3 Tips to Help You Stay Healthy When You Have a Sit-Down Job
Working is a necessary activity that many people do sitting down at an office workstation. The ergonomics of your workstation can affect your health, and the wrong type of ergonomics can cause disease and injury. Here are some tips to help you choose a workstation and stay healthy at work.
Choose Your Office Chair Wisely
A big part of the proper ergonomics at your workstation is to have the right office chair. Your office chair should be adjustable in many areas of its structure. The armrests, chair height, backrest height, and lumbar position should all be adjustable so you can adjust them to your body. For example, not everyone has the same length of torso, and forearms, so not all office chairs fit everyone's body the same. For your body to rest comfortable at your workstation, your chair should be able to be adjusted to fit its own ergonomic requirements.
Your chair's backrest should be able to recline back when you lean back in your chair. Leaning back in your chair rests and puts less strain on your back than when you sit up straight or lean forward in your chair. A chair that swivels and has wheels on its base can make moving around at your workstation easier. And if your workstation sits on a carpeted floor, make sure your wheels can move freely over the carpeting or you should lay down a smooth-surface chair mat.
It can be helpful to choose a chair that has a woven fabric that will provide breathability while you sit, which can help keep you cool. Leather and vinyl can block airflow and cause you to sweat while you are sitting in your chair. Also make sure the fabric and any seams of the chair do not irritate or rub your skin while you sit. Make sure the fabric is stain-resistant and can be cleaned easily.

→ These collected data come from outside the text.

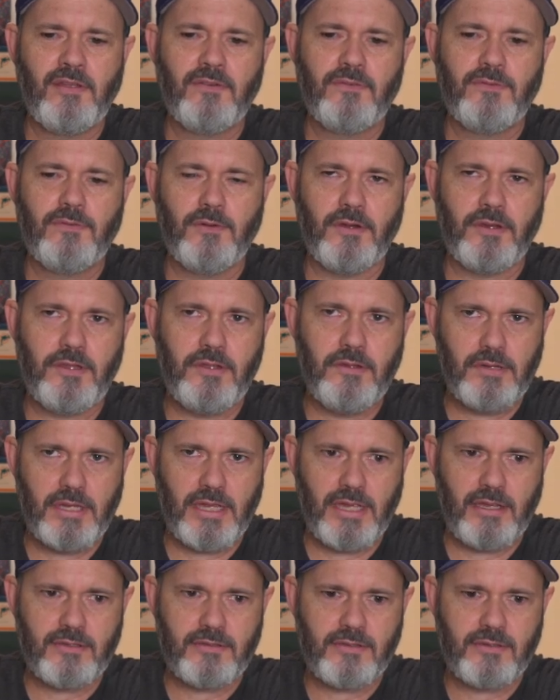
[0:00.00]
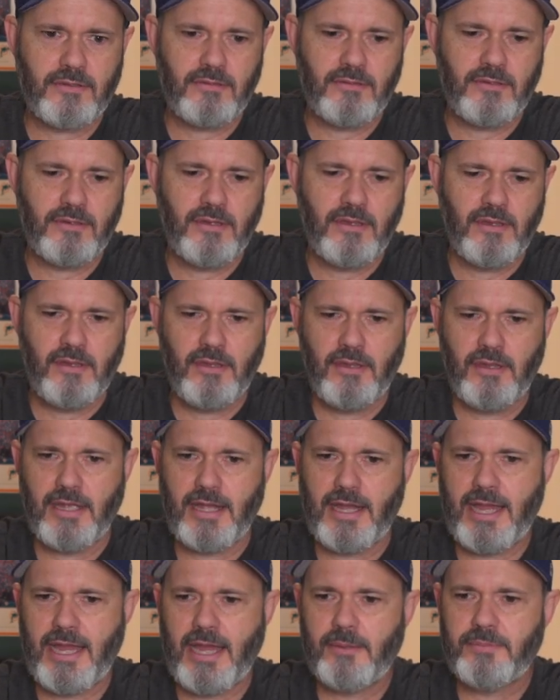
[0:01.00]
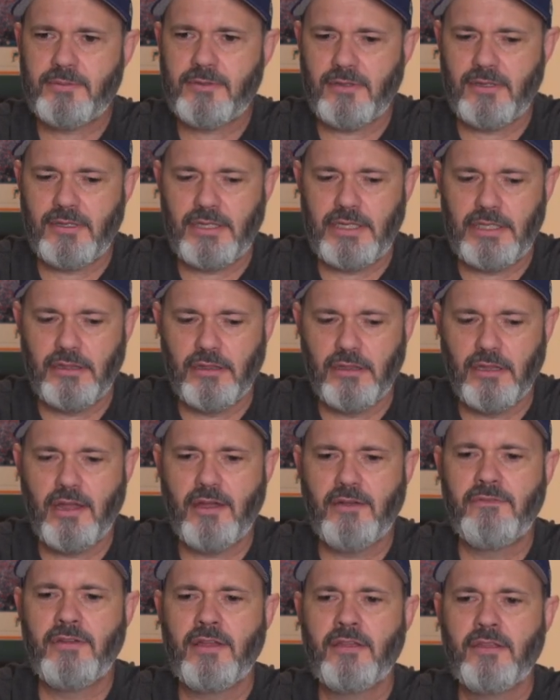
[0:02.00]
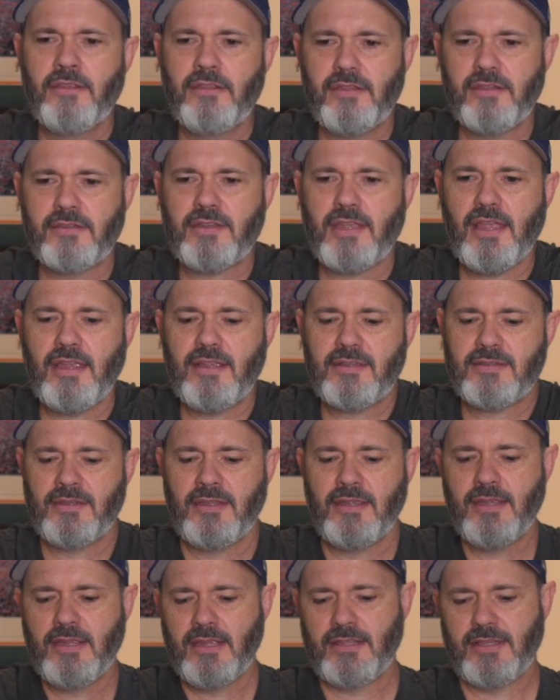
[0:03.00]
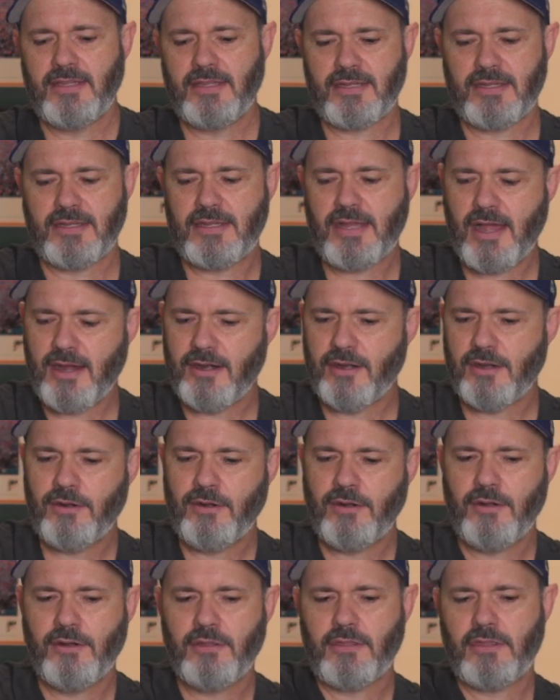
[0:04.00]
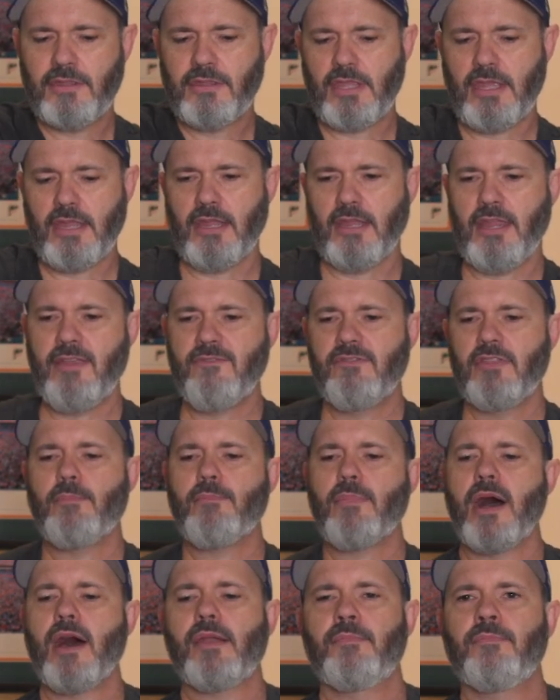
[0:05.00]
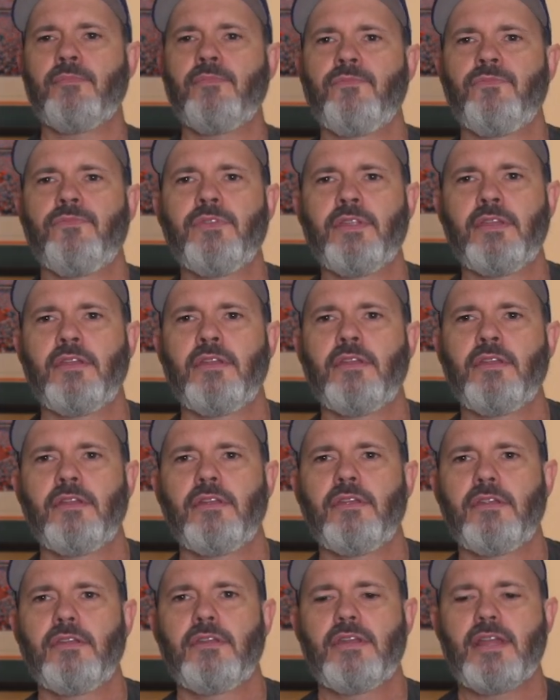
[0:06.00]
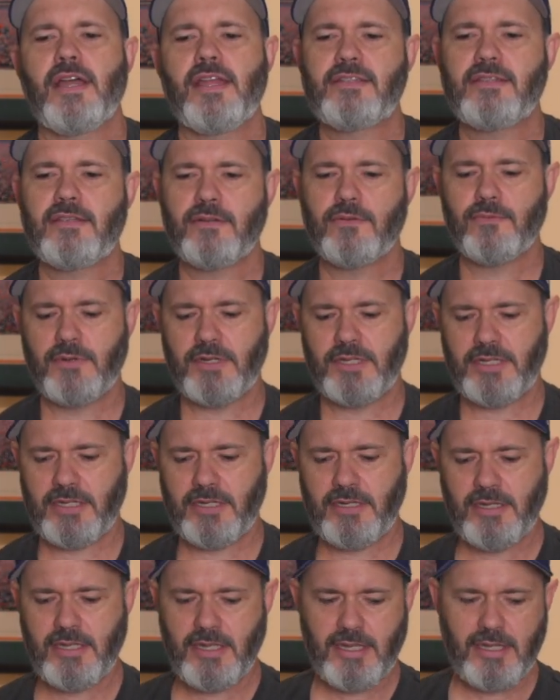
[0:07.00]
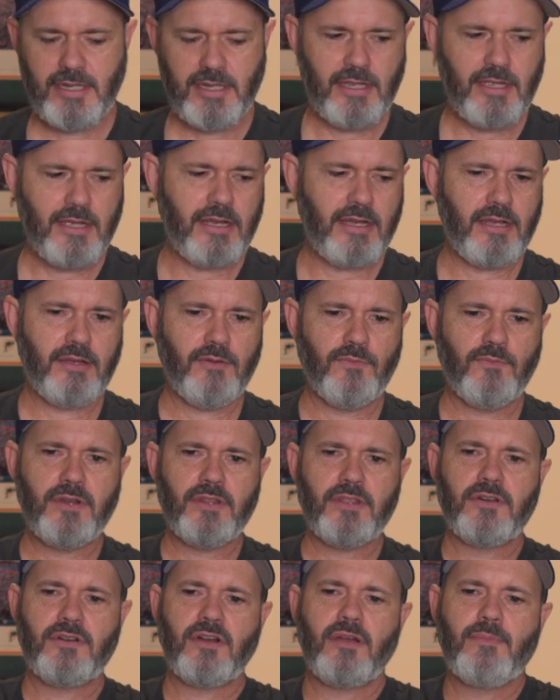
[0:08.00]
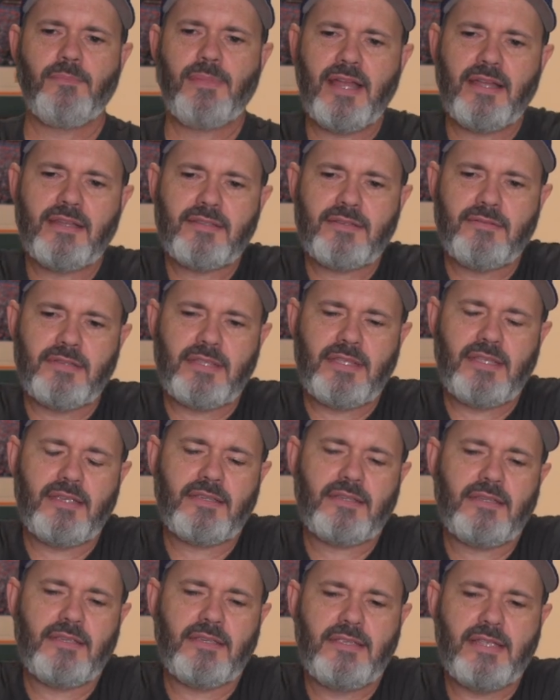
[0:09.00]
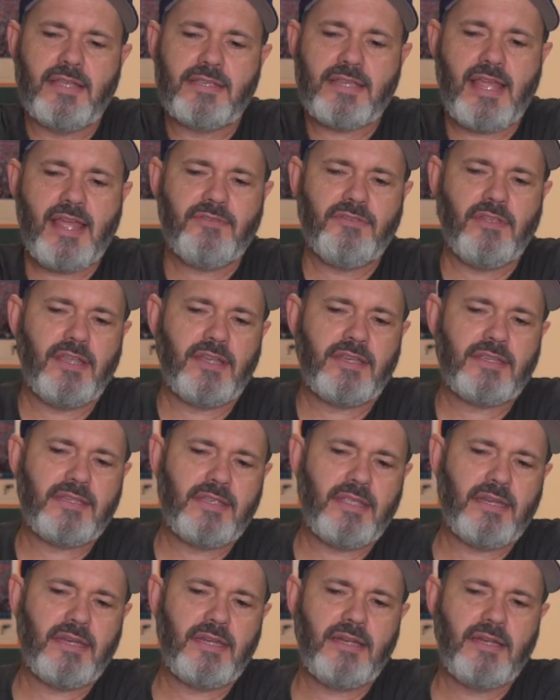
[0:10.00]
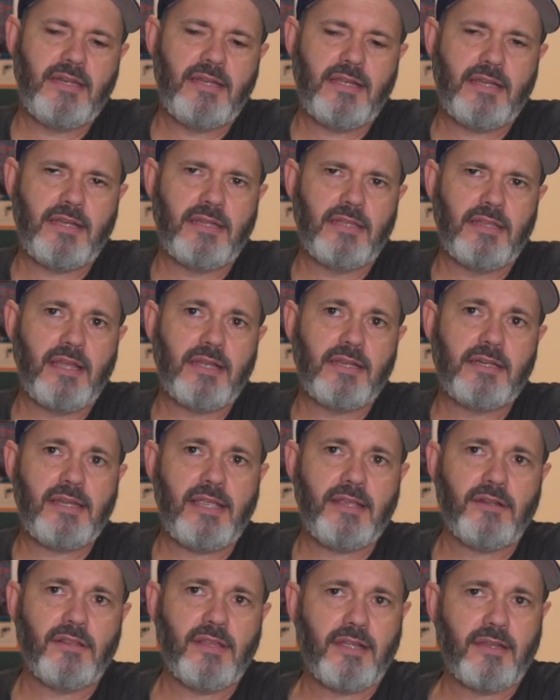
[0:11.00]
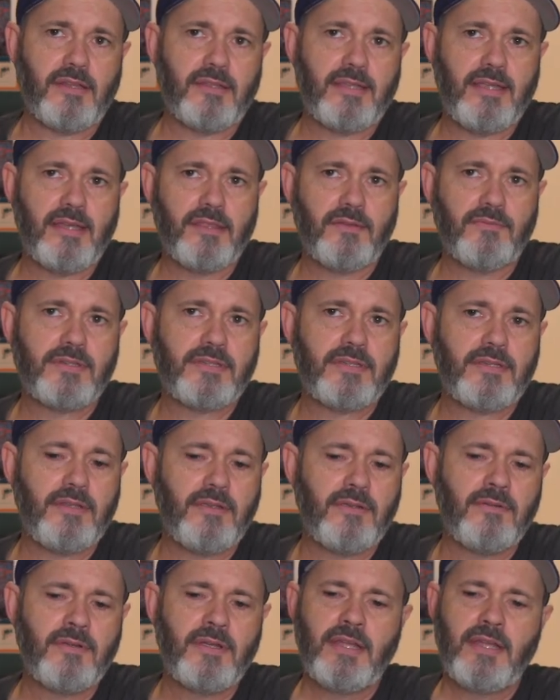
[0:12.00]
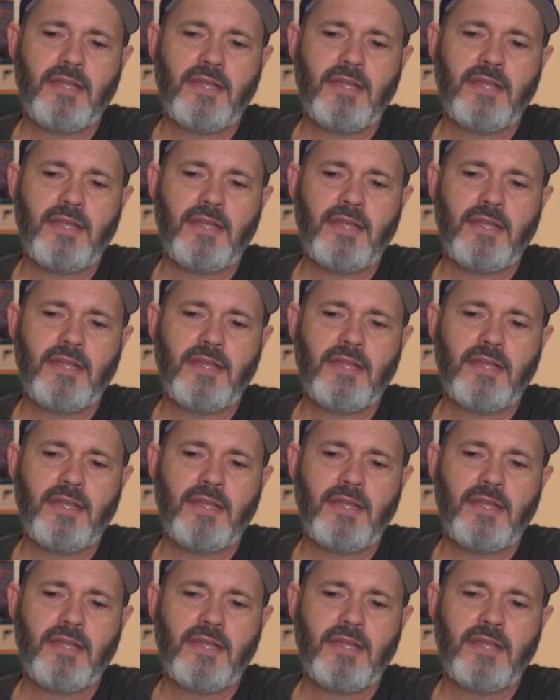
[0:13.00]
for a cue case. I absolutely love this case. This entire thing, even the bottom, nice and rigid. One of the drawbacks with this is it doesn't have the extended luggage handle like all the other ones do,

Check Your Workstation's Ergonomics
Your workstation, which includes your chair and desk, needs to allow you to sit at and work comfortably without straining any areas of your body. Your forearms should be horizontal to the floor with a slight incline toward your keyboard. This helps your wrists and fingers sit at a relaxed position while you type at your keyboard, which can help prevent carpel tunnel syndrome and other straining injuries in your wrists and hands. A keyboard tray that tilts your keyboard in a downward position can help your forearms rest in a more natural position.
If you have a taller desk, make sure you can adjust your chair to the height of your desk, especially as desks are usually installed at a fixed height and use a foot rest to support your feet. If you allow your feet to dangle, this can put pressure on your legs and cut off circulation while you sit. As you sit at your desk, your thighs should sit horizontally to the floor and your feet should be positioned flat on the floor.
Your seat depth should be appropriate to allow your knees to extend over the edge of the chair a few inches while you rest your back on the chair's backrest. You should be able to place three to four finger-widths between the back of your knees and the front edge of your chair.
Take Frequent Breaks From Sitting
Sitting for long periods of time while you are at work can negatively affect your body's health. It is recommended to not sit for longer than 50 minutes. Take short breaks every 50 minutes or less to take a short walk around the office. Each break down not need to be a long walk. A short walk to the bathroom, copy machine, or the drinking fountain can help your health favorably.
Employees who sit at their desk all day long have twice the rate of cardiovascular disease than those who stand at work, so stand up and walk around when you can. Then, be sure to get regular exercise outside of work each day, such as swimming, biking, running, or walking.
Use these tips to help you tailor your workstation to your body to help your health.